Même lorsqu’un label bio est mis en avant, cela ne garantit pas l’absence de contaminants, notamment si les zones de récolte sont mal contrôlées. À cela s’ajoute une absence quasi totale de standardisation des dosages : impossible de savoir quelle quantité de principes actifs est réellement ingérée.
Sur le plan des interactions médicamenteuses, la prudence est de mise. Le reishi et le chaga peuvent augmenter l’effet des anticoagulants, avec un risque accru de saignement. Ils sont également déconseillés aux personnes sous traitements immunosuppresseurs. Des effets indésirables ont par ailleurs été signalés : troubles digestifs, réactions allergiques, sécheresse des muqueuses ou saignements de nez.

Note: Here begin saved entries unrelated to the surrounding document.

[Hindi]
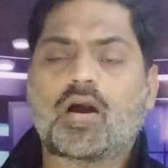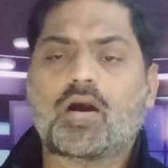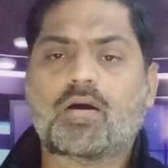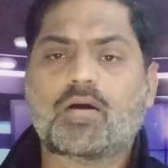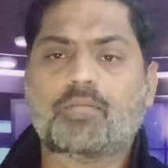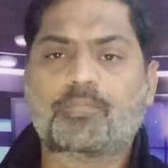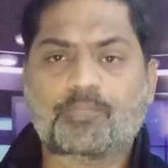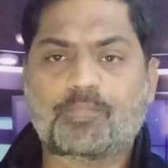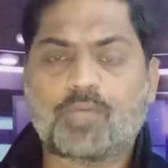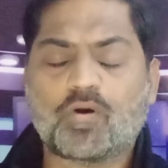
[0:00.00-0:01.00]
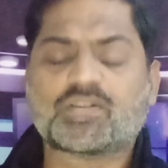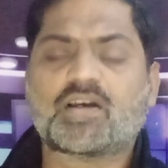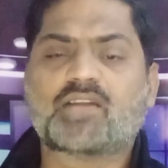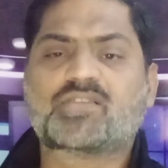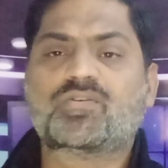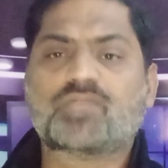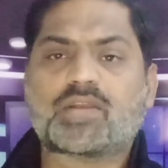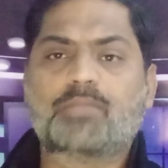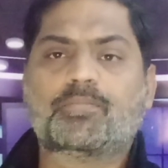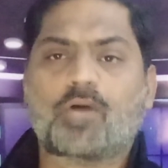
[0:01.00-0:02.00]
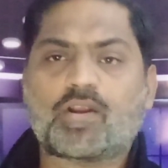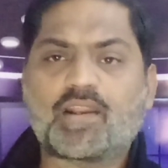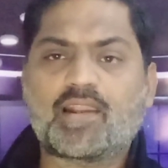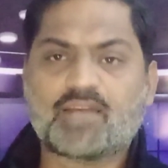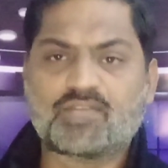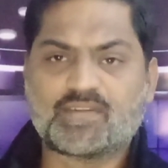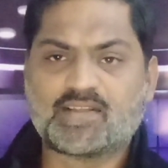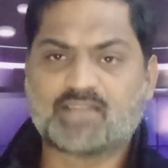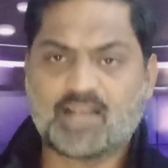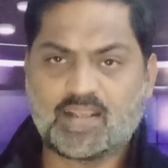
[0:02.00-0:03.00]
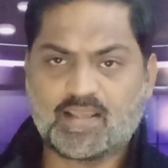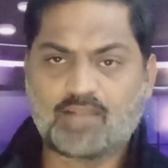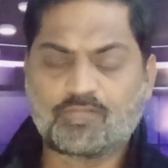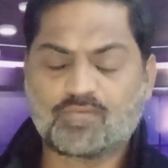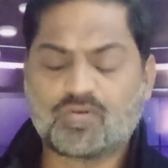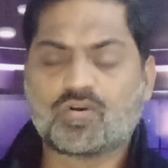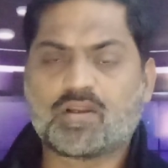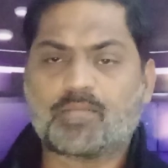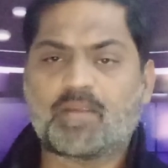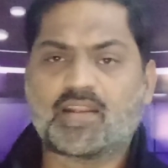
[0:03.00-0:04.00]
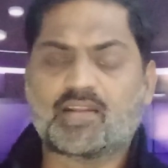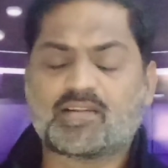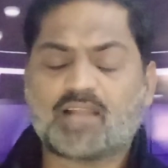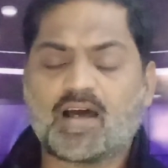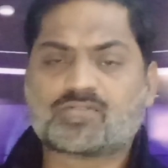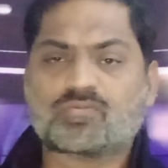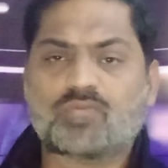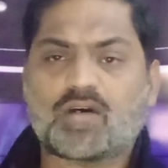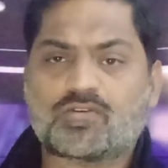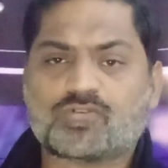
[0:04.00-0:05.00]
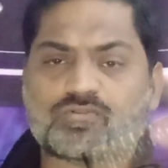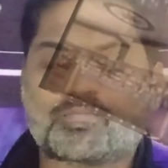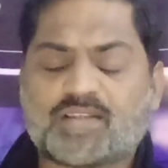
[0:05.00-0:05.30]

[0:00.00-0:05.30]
आ, बहुत अच्छी उनकी बॉडी लैंग्वेज नज़र आई कल कोर कमेटी इजलास हुआ दो सौ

Un prix élevé pour des bénéfices incertains
Dernier point, et non des moindres : le prix. Ces cafés affichent souvent des tarifs très supérieurs au café classique, parfois comparables à ceux d’une terrasse parisienne… pour un produit instantané. Une cherté qui ne reflète pas nécessairement une meilleure qualité, mais plutôt une stratégie marketing bien rodée.

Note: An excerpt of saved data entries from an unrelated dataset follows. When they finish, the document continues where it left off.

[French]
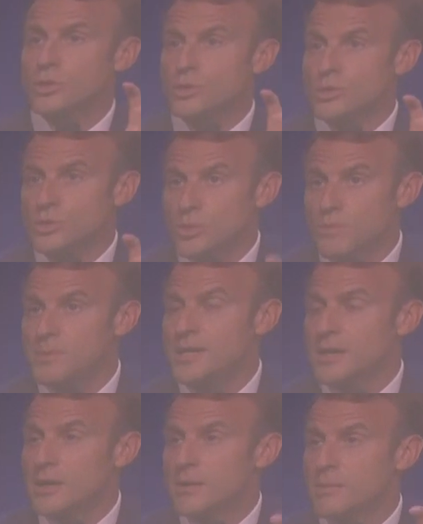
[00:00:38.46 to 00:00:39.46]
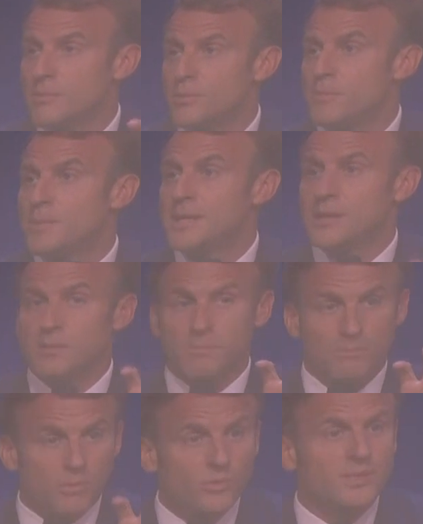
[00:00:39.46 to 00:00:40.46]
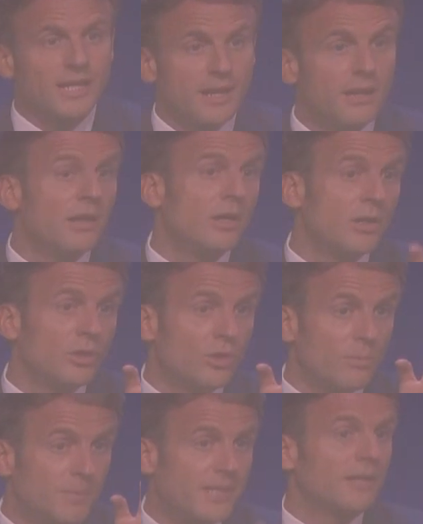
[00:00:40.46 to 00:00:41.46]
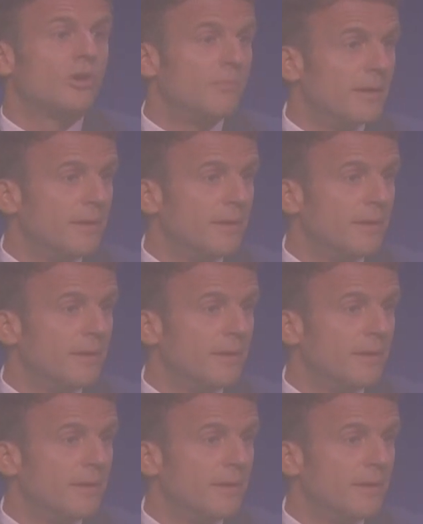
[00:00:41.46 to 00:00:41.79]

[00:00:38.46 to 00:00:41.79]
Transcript: que bien public mondial, que bien commun.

Les cafés aux champignons surfent sur une tendance mêlant naturalité, traditions ancestrales et quête de bien-être. Mais à ce jour, aucune donnée scientifique solide ne permet de confirmer leurs promesses santé. Pire, des incertitudes persistent quant à leur qualité, leur innocuité et leurs interactions avec certains traitements.
Si la recherche sur les champignons médicinaux mérite d’être poursuivie, elle devra s’accompagner d’une meilleure normalisation des produits et d’études cliniques sérieuses. En attendant, mieux vaut considérer ces cafés comme une boisson tendance… et non comme un allié santé avéré.